_Description of the task_
Your task is to count the lines of the records that contain "video". Answer with the number and nothing else.

_Extracted data_
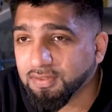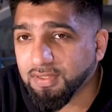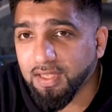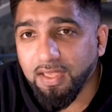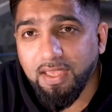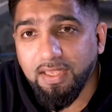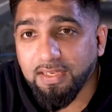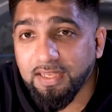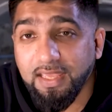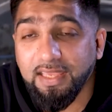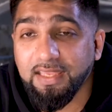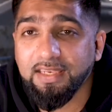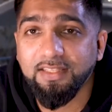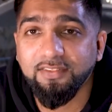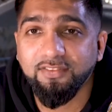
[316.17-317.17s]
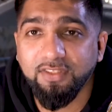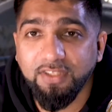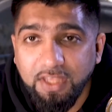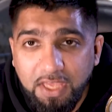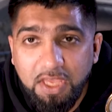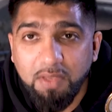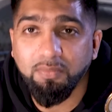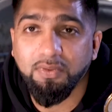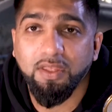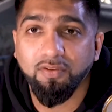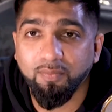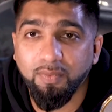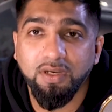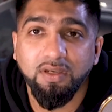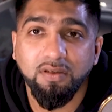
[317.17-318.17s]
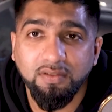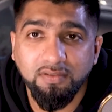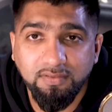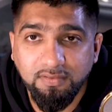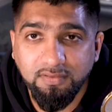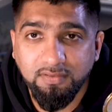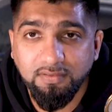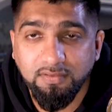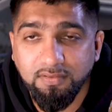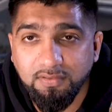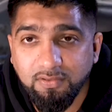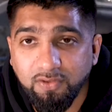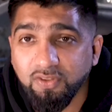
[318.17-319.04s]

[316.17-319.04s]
just in his name there's miracles,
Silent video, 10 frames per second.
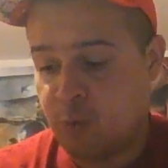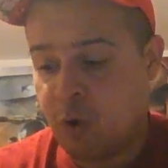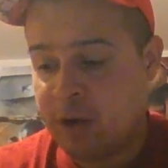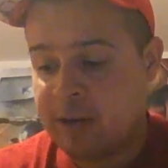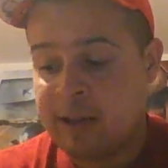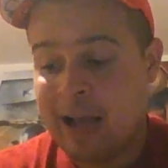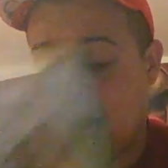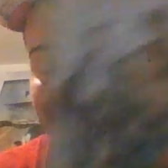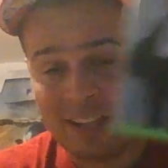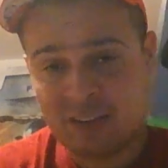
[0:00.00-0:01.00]
One,
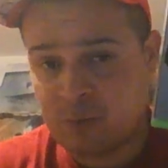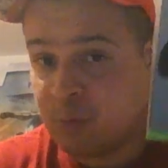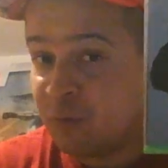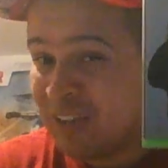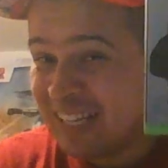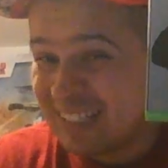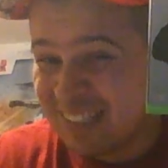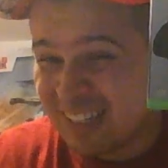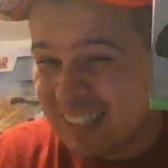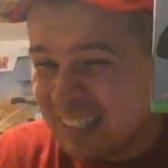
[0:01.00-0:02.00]
I think the movie
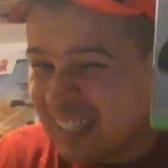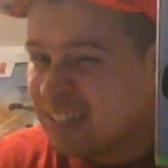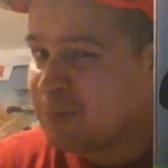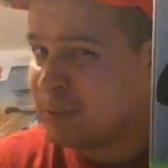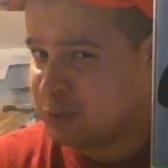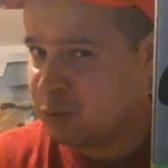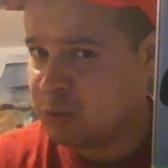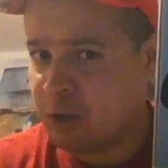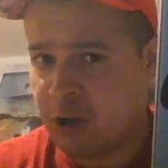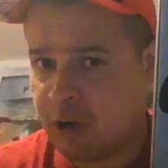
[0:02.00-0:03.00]
is a little bit
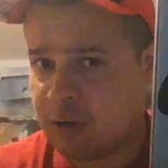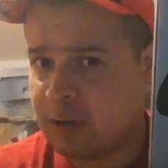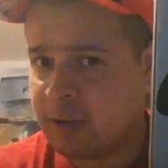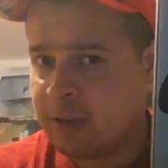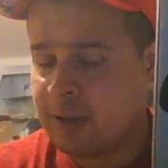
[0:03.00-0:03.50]
too long.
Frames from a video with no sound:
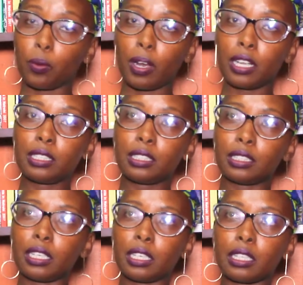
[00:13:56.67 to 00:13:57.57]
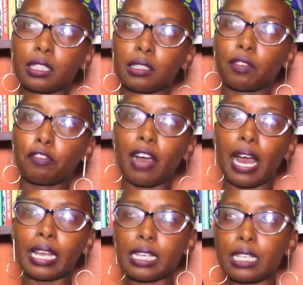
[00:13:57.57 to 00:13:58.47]
world, the
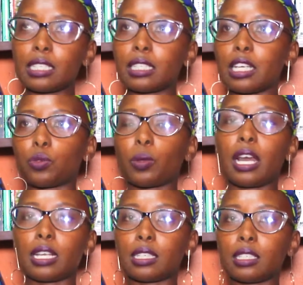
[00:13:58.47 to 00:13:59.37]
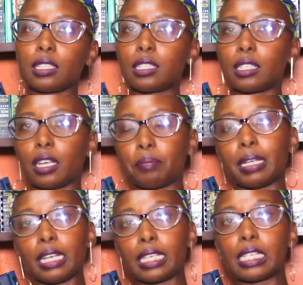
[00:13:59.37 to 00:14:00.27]
Far East, as well as just
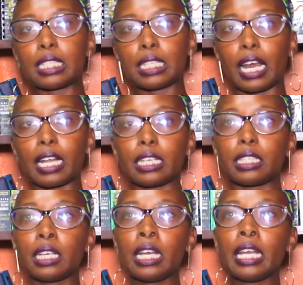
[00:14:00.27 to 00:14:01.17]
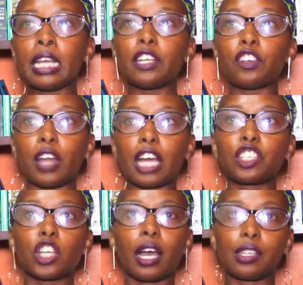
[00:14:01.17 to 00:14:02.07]
Middle East, and in
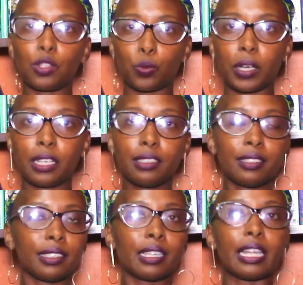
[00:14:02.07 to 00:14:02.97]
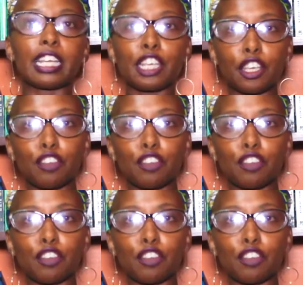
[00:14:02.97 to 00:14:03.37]
Russia as well. They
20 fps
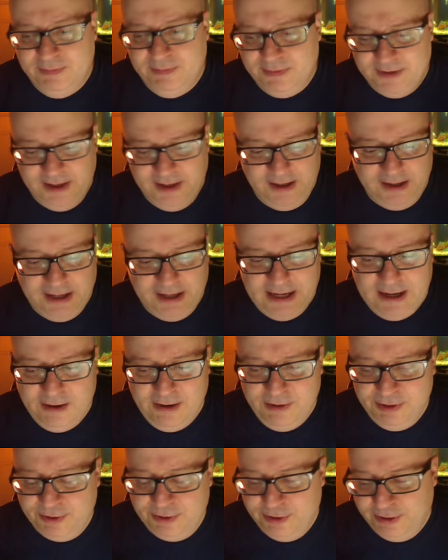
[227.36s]
Take it
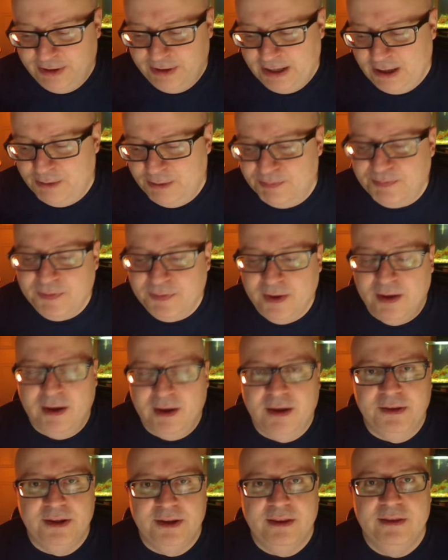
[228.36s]
out, throw it out.
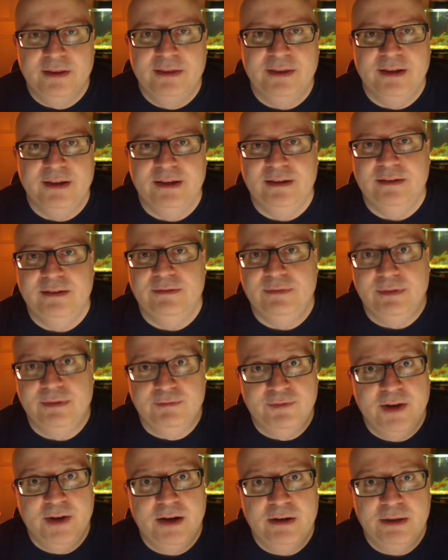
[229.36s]
Another thing is
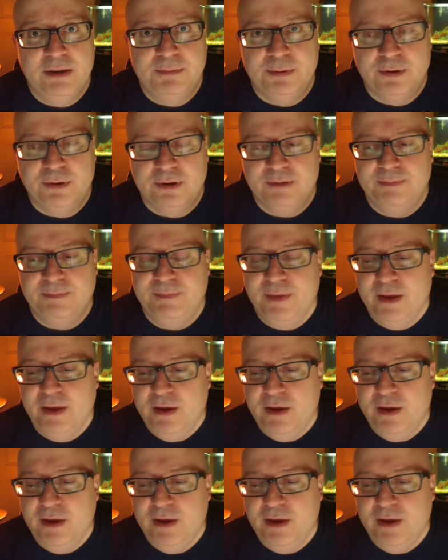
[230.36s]
very important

_Response box_
2